PROBLEM DETAILS: The answer must consist of each line below that contains the word "video", copied in full.

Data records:
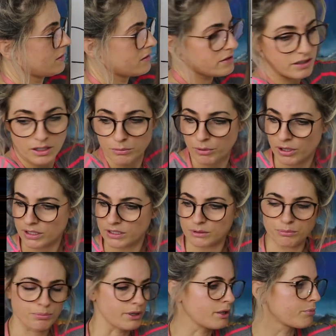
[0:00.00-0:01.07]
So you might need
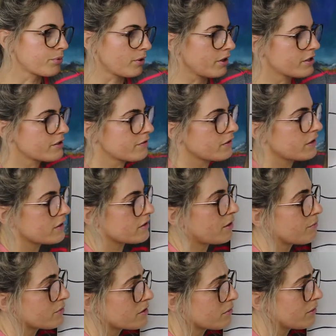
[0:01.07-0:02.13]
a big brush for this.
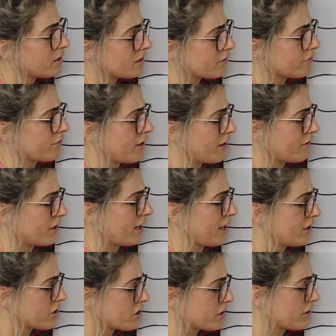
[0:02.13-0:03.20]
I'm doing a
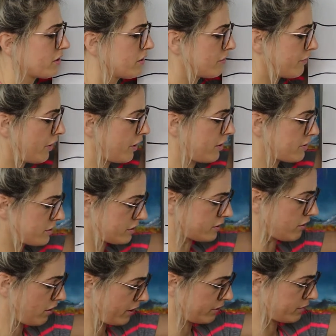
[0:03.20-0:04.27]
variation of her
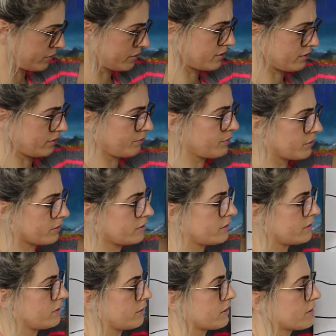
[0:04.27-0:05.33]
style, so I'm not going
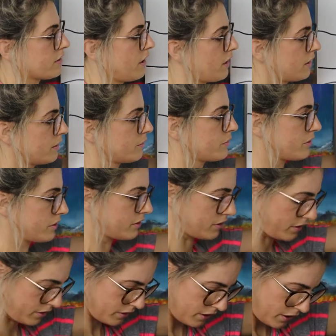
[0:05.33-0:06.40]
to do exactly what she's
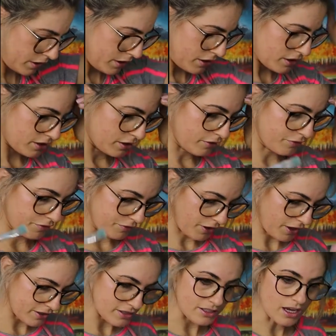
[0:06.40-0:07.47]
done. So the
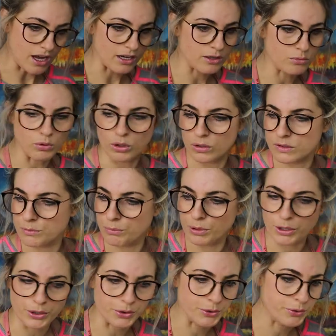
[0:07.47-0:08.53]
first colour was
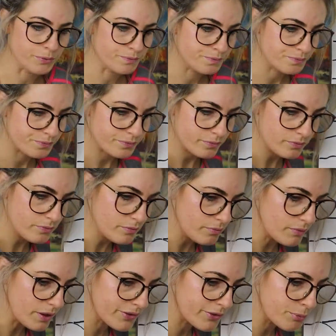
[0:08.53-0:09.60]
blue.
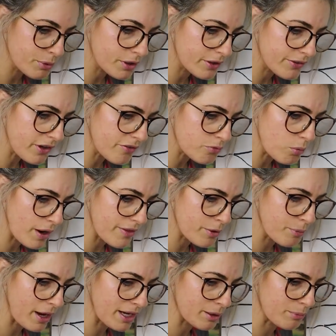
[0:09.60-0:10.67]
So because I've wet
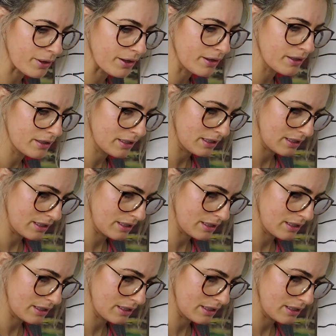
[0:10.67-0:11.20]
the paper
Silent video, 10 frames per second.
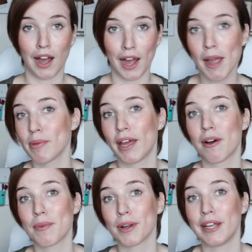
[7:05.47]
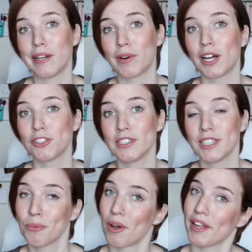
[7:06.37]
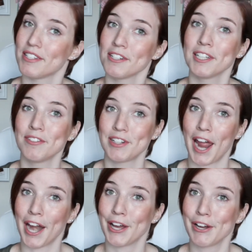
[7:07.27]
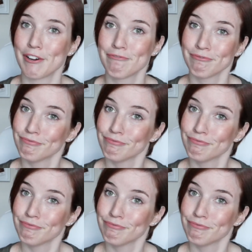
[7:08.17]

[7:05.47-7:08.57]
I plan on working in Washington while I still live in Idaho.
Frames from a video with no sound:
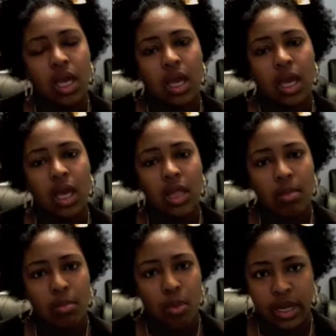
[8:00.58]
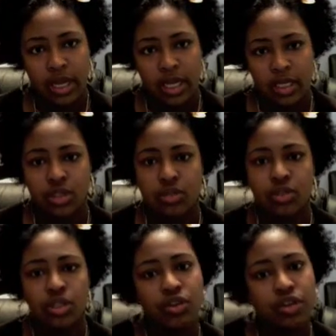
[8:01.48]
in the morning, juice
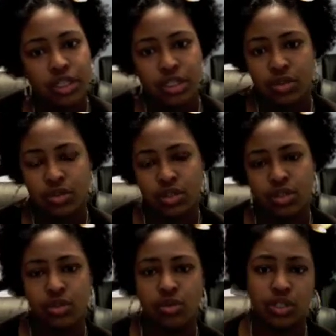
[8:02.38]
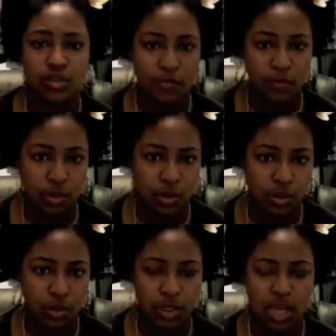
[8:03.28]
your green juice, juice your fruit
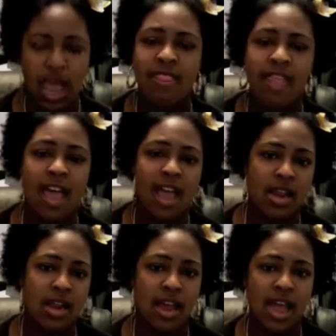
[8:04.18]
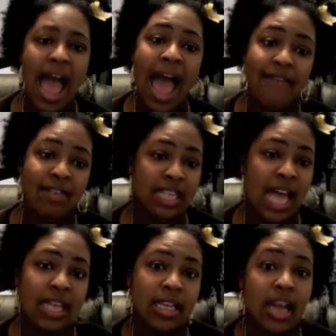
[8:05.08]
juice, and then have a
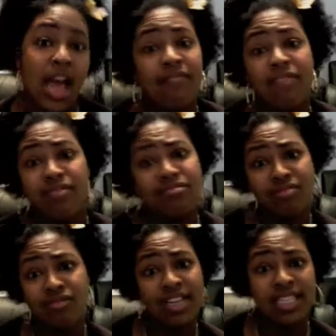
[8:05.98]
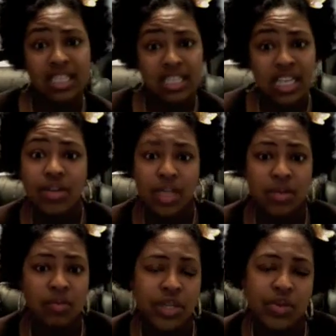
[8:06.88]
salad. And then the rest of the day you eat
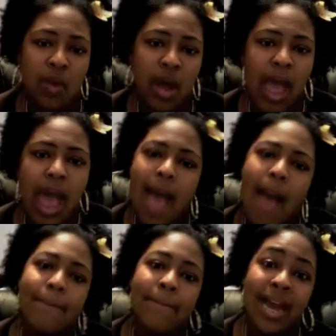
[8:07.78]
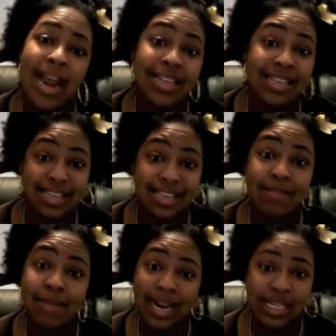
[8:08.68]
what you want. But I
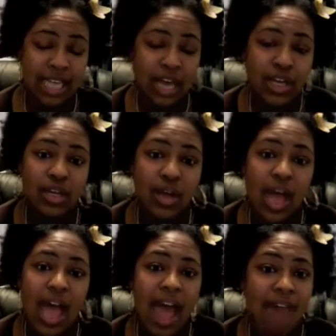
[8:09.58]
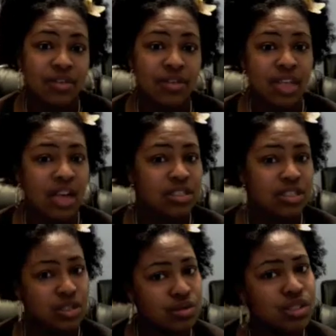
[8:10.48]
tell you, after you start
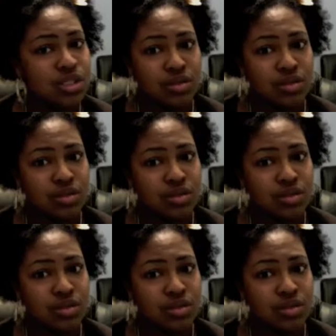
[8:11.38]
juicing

ANSWER SPACE:
Silent video, 10 frames per second.
Frames from a video with no sound:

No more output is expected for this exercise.